A Look at Poltergeists
Imagine the situation. You're sitting in a room alone when out of nowhere, a book flies through the air and smacks into the wall. All around you, the silence erupts into tapping, knocking, banging and clanging - but there's no one in the room, and nothing is moving. As you get up to investigate - or flee - the table beside your chair suddenly flips over and all the items on it take flight, sailing across the room and smashing against walls and bookshelves. And to make matters even worse, the air is tainted with a horrible stench that reminds you of a mix of onions and raw sewage.
Say hello to your poltergeist.
The word comes from German, and it literally means 'noisy ghost', which is a pretty accurate description of what seems to be happening. But is it really a ghost causing all the problems? Poltergeist phenomenon may be the single most studied paranormal event of all. Poltergeists are the most commonly reported type of 'haunting' activity, and many scientists have been intrigued enough by the phenomenon to subject it to rigorous investigation. What they have found is that most poltergeist activity can be attributed to a 'human agent', though some seems to actually stem from another source.
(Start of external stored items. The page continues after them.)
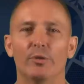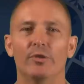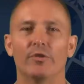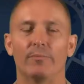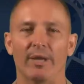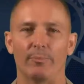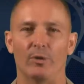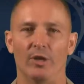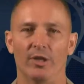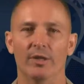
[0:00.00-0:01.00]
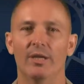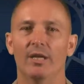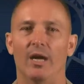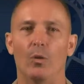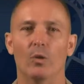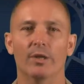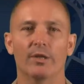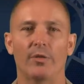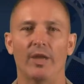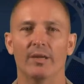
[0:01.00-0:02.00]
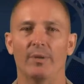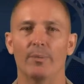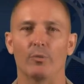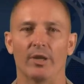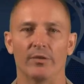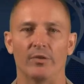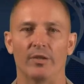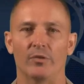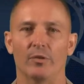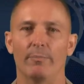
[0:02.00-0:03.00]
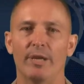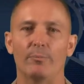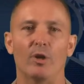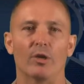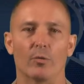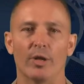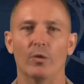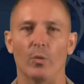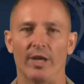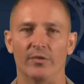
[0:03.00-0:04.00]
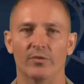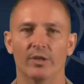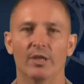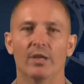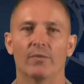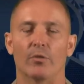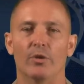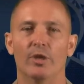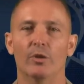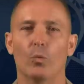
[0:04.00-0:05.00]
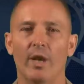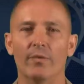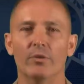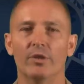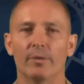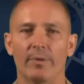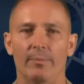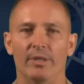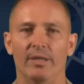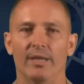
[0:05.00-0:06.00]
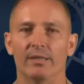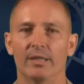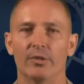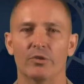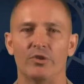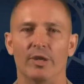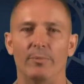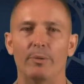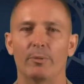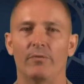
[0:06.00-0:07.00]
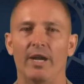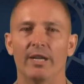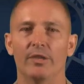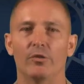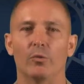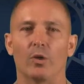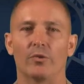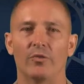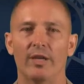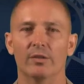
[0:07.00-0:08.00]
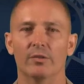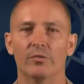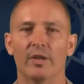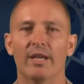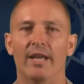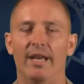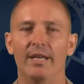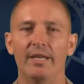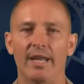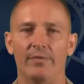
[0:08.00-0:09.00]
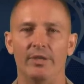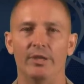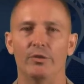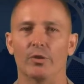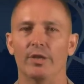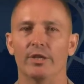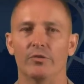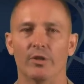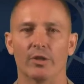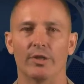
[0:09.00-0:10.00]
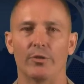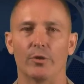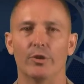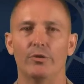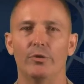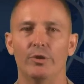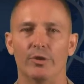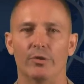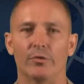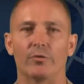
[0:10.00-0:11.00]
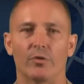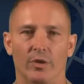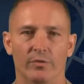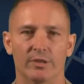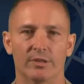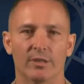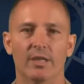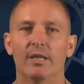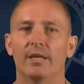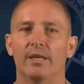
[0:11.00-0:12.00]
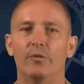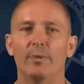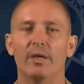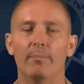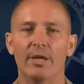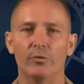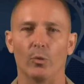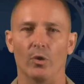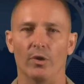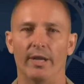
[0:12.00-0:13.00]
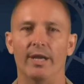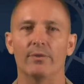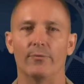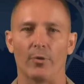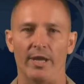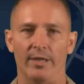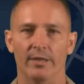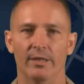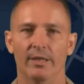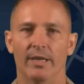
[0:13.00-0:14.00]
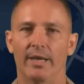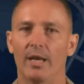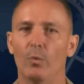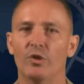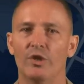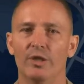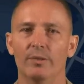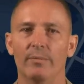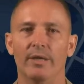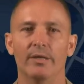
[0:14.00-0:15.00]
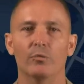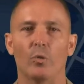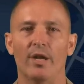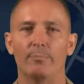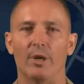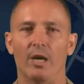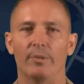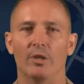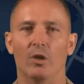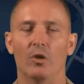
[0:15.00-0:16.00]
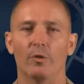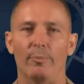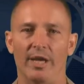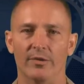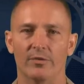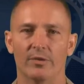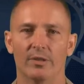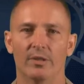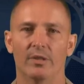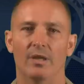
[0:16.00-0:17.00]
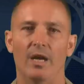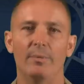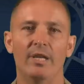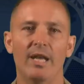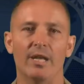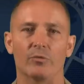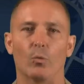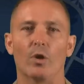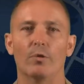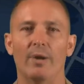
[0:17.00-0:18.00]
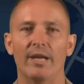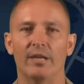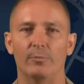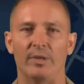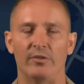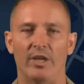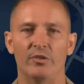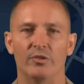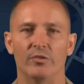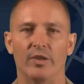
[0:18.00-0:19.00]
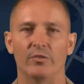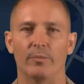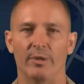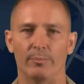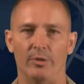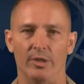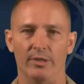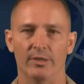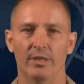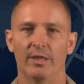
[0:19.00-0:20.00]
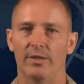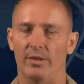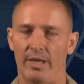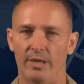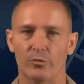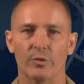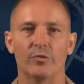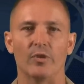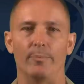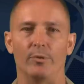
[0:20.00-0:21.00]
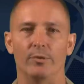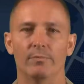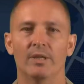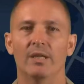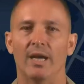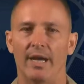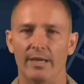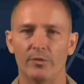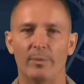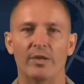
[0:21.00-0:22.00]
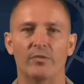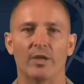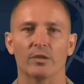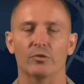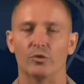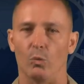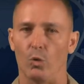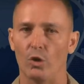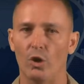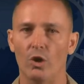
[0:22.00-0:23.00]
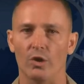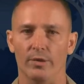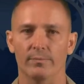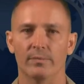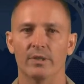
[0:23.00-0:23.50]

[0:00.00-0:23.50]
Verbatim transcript: the duties of MCPON, I wanted to thank my predecessor, MCPON Rick West, for the unwavering commitment and leadership he provided to our sailors and Navy during his nearly 32 years of service. He's been a mentor and a friend, and I wish him and his wife, Bobbi, all the best. I've been asked, what are my expectations as the MCPON? The answer is simple. I expect sailors to work hard,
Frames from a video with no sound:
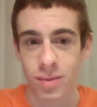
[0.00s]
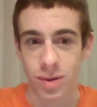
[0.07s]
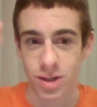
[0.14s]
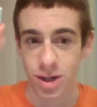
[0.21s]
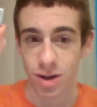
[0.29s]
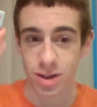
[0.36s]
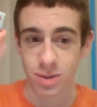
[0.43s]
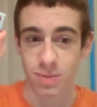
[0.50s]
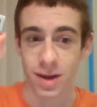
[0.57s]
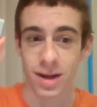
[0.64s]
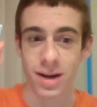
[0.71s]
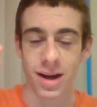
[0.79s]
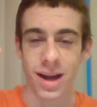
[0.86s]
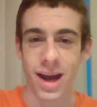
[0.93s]
which I'll
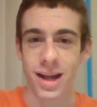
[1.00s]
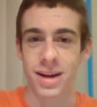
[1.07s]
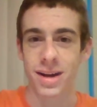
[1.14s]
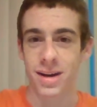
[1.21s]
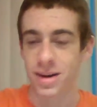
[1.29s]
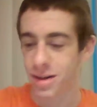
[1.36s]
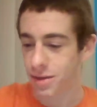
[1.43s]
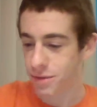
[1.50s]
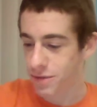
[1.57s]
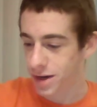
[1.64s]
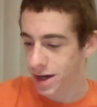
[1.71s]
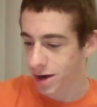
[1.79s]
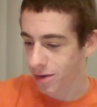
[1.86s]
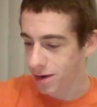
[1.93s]
explain again in another
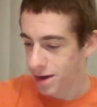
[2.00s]
video.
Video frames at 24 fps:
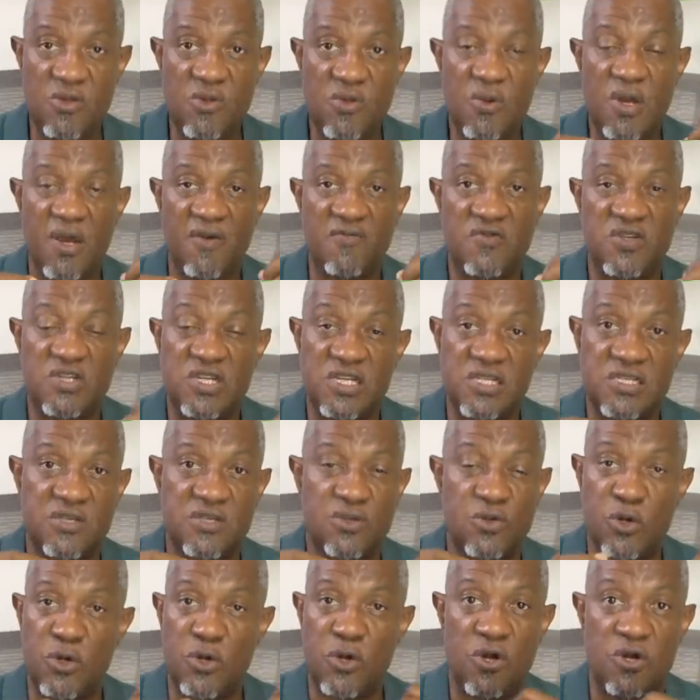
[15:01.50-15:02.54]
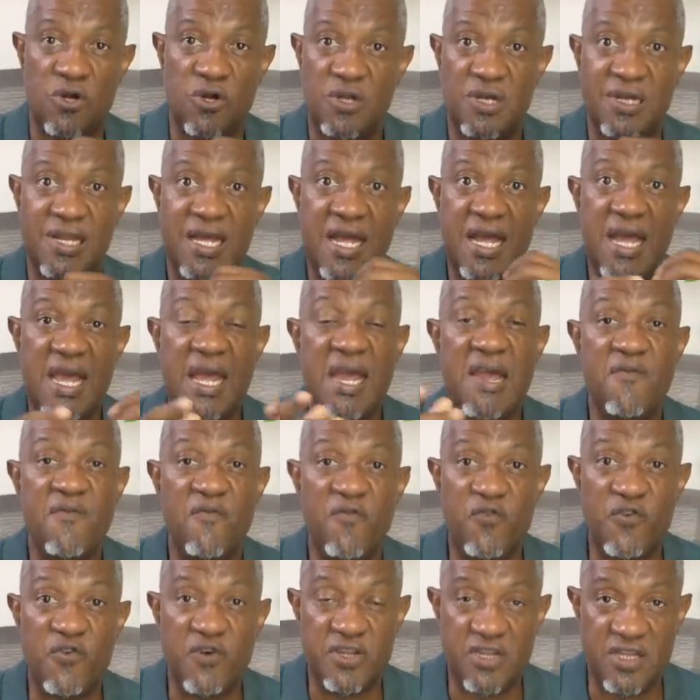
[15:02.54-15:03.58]
you have just took on
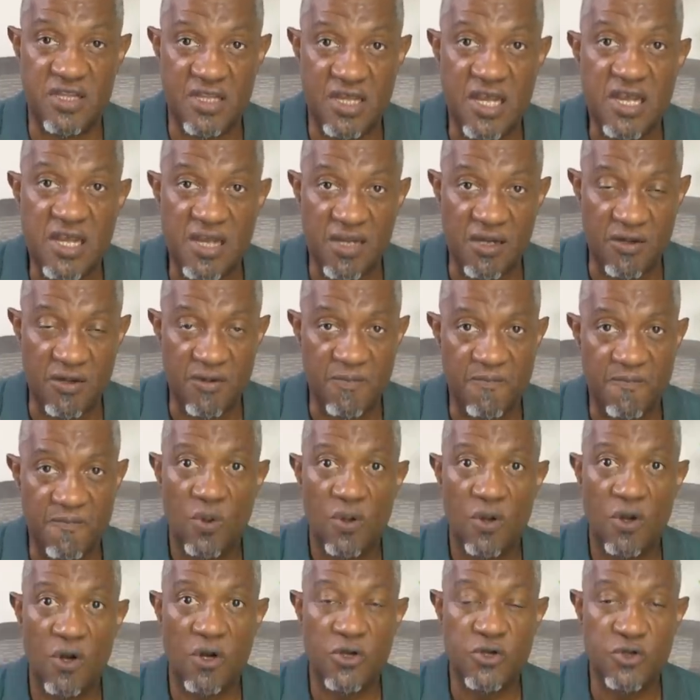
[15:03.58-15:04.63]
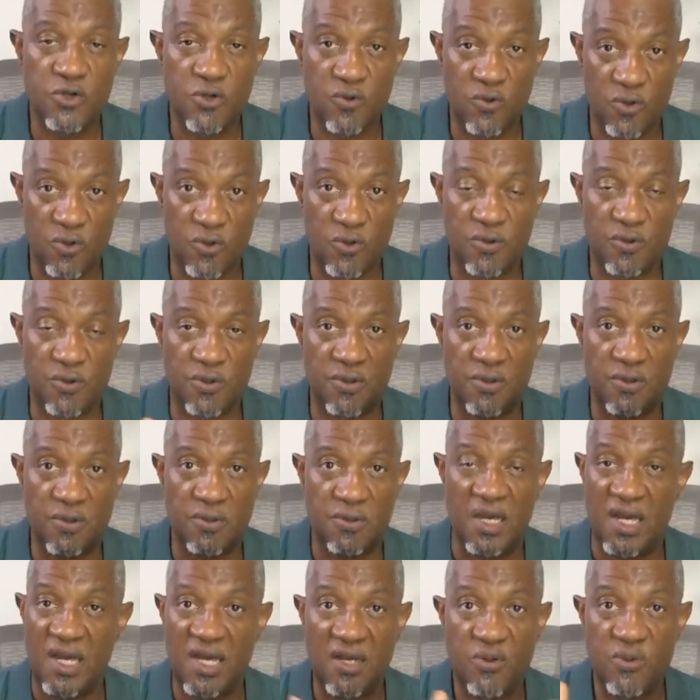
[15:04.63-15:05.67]
everything on your own.
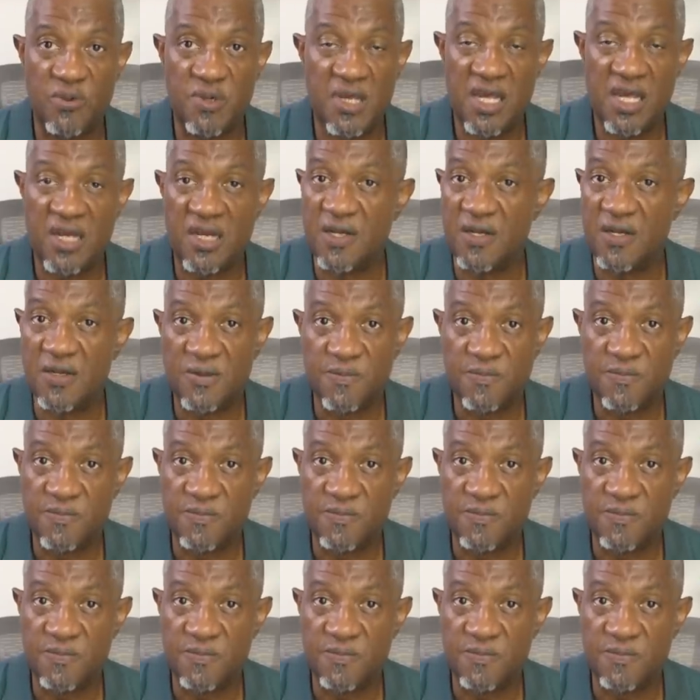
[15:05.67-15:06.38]
I don't get it.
Even the 'human agent' poltergeist activity is unexplained. It's not a matter of fraud or trickery, according to most who've studied poltergeists. Rather, much poltergeist activity seems to be an unconscious manifestation of sublimated anger, sexuality or other strong emotion, most often centered around a young woman between the ages of early adolescence and twenty-five. Exactly how a young girl can, without conscious volition or any physical means, cause objects to fly through the air, create sounds of banging, ringing, tapping and clanging, and stimulate horrible odors is not something that science can easily explain.
Power of the Mind?
Parapsychologists, scientists who study the paranormal, believe that most poltergeist activity is a type of uncontrolled psychokinesis - moving objects with the power of the mind. The theory is that the poltergeist activity is a physical manifestation of a psychological trauma. Most cases revolve around one central person, in most cases a young girl, though there have been reported poltergeist cases where the human 'agent', is a boy or even an adult male. Most often, the human agent is in the midst of some psychological or sexual 'turbulence'. Awakening adolescence is the most common assumed trigger, though there have been cases where the girl is the victim of a sexual or other physical assault.
While this is the most 'mainstream' of the theories about poltergeist activity, it is certainly not the only one. There are many occultists who believe that poltergeists are, quite literally, noisy ghosts. They cite the numerous cases where these noisy, unsettling disturbances had no connection to any particular person, or where there was no 'agent' fitting the description of a youth in psychological turmoil. Those occultists believe instead that a poltergeist is an angry or mischievous spirit, trapped between the mortal plane and the afterlife by their own emotions, or by 'unfinished business'.
Still others believe that there's a combination of factors at play, especially in the cases where the activity seems to focus around one particular person. They agree that there is an underlying anger or turmoil, and that this turmoil becomes a focus or attracting factor to angry 'spirits' who manifest around that person.
There have, of course, been reported cases of fraud and fakery in conjunction with poltergeist activity. In some cases, investigators have literally caught a child in the act of throwing an object that was claimed to have been thrown by the poltergeist. Other skeptics have merely cited the fact that the effects only happen in the presence of one particular person as evidence that that person is somehow causing the effect. There have even been cases where investigators, on discovering an incident of fakery, still believe that the original manifestation was genuine, and that the agent, usually a child, resorts to faking when the poltergeist won't manifest in front of others, or has disappeared.
Whether poltergeist activity is the result of a distraught
mind, the manifestation of an angry, trapped spirit, some combination of the
two or something else entirely, there have been reported cases of poltergeist
activity dating as far back as 1st century China. In more recent years,
investigators into the paranormal have made a focused attempt to document and
prove or disprove the authenticity of the phenomenon. In the past century or
so, there have been close to 1,000 documented cases of poltergeist activity.